Per due ore Fazio & co. non hanno semplicemente fatto un elenco di quel che non va, una lamentosa sequela di recriminazioni su un paese che non c’è. Hanno invece chiamato all’indignazione, all’azione, alla speranza.
Saviano non ha parlato di Falcone e di quel che ha subito in vita (e che io, ammetto, non sapevo) per mostrarci che alla fine anche i migliori vengono piegati, ma per farci vedere che il segno che ha lasciato in quest’Italia è indelebile, che tutto quel che ha fatto, e subito, ha avuto uno scopo, che ci sono e ci saranno sempre migliaia di persone pronte a raccogliere il suo testimone.
E Vendola ha letto i suoi elenchi sull’omosessualità non per dirci che non c’è via d’uscita, che un omosessuale non potrà mai aspirare ad esprimere liberamente se stesso, ma che nonostante tutto quell’amore c’è ancora, che nonostante le persecuzioni, lo sputo, l’insulto, possiamo ancora amare, e andarlo a dire in prima serata.

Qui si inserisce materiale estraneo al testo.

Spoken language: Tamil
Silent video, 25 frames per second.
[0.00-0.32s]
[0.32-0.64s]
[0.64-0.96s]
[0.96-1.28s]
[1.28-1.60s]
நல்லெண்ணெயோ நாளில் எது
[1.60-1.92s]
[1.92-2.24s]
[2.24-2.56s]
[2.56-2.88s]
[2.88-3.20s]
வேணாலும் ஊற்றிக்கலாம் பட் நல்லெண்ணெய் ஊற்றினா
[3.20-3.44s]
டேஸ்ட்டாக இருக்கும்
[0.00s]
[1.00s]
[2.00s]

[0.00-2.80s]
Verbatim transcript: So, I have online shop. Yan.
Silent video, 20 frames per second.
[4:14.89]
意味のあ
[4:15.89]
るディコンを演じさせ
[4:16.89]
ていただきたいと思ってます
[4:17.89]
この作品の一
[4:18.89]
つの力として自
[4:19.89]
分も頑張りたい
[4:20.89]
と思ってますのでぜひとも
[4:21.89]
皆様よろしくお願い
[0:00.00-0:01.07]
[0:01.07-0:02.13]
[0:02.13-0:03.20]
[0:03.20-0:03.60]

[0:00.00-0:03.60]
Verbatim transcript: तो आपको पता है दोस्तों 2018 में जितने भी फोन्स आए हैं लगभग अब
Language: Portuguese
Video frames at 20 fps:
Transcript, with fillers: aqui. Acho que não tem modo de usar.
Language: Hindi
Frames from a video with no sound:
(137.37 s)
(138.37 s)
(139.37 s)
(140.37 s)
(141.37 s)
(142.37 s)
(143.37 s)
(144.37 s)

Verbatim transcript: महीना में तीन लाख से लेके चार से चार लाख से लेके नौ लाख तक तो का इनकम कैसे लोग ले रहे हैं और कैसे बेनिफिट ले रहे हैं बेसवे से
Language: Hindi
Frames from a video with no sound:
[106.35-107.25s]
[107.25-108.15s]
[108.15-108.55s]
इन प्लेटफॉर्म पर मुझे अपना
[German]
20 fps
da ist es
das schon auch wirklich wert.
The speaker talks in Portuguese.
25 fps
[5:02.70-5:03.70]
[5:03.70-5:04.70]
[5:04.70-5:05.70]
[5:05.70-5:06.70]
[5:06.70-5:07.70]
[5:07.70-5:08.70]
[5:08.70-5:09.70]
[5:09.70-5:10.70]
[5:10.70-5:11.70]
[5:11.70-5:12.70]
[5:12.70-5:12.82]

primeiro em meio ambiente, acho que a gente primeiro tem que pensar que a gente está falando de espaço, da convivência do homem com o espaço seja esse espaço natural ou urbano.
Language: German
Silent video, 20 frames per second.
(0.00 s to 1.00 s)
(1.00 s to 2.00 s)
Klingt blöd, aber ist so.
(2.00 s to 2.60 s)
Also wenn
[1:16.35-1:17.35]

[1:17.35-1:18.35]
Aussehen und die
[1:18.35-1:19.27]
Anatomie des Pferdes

L’atto politico, forte, ricco di speranza, è stata semplicemente la possibilità di sentire tutte queste cose in tv, sulla Rai, nell’orario di ascolto massimo. Dirle senza vergogna e senza paura, e addirittura senza acrimonia, con lo sguardo aperto verso l’orizzonte.
Sentire una suora perorare la causa della moschea di Torino è una cosa che non ha prezzo. Se non è speranza questa…
E la vittoria sono stati i dati sugli ascolti, che ho atteso fin da quando mi sono svegliata, stamattina. Non è vero che la gente vuole solo tette e culi, non è vero che la gente in tv vuole morte e pornografia. La verità è più forte, poco da fare, l’anelito che ogni uomo ha in sé verso qualcosa di più grande, di più puro e autentico, viene fuori nei modi più aspettati, e non può essere abbattuto. C’avete rincoglionito per anni con una televisione senza senso, ma ugualmente non siete riusciti ad abbattere la voglia di autenticità che ancora abbiamo dentro. Al massimo siete riusciti ad aumentarci la sete.
Domani probabilmente non cambierà niente. Continueranno a succedere cose tremende, e la società civile continuerà a latitare. Non si può pensare che bastino due ore di un programma televisivo per cambiare anni e anni di coma profondo delle coscienze. Ma probabilmente a me è bastato quell’impeto di orgoglio di ieri sera, sentire le cose chiamate col loro nome dalle 21.05 alle 23.15. Non è poco. E ho capito che il cambiamento deve partire prima di tutto da me: dalla mia scarsa fiducia nel mondo, dalla mia ignavia, dalla mia costante paura: di me, del mondo, della vita. Una droga che pian piano mi avvelena, e di cui sempre più difficilmente riesco a fare a meno. Per questo, io personalmente devo un grazie a Saviano e a Fazio. Ma credo che molti di noi, per tante ragioni diverse, siano in debito con loro, oggi.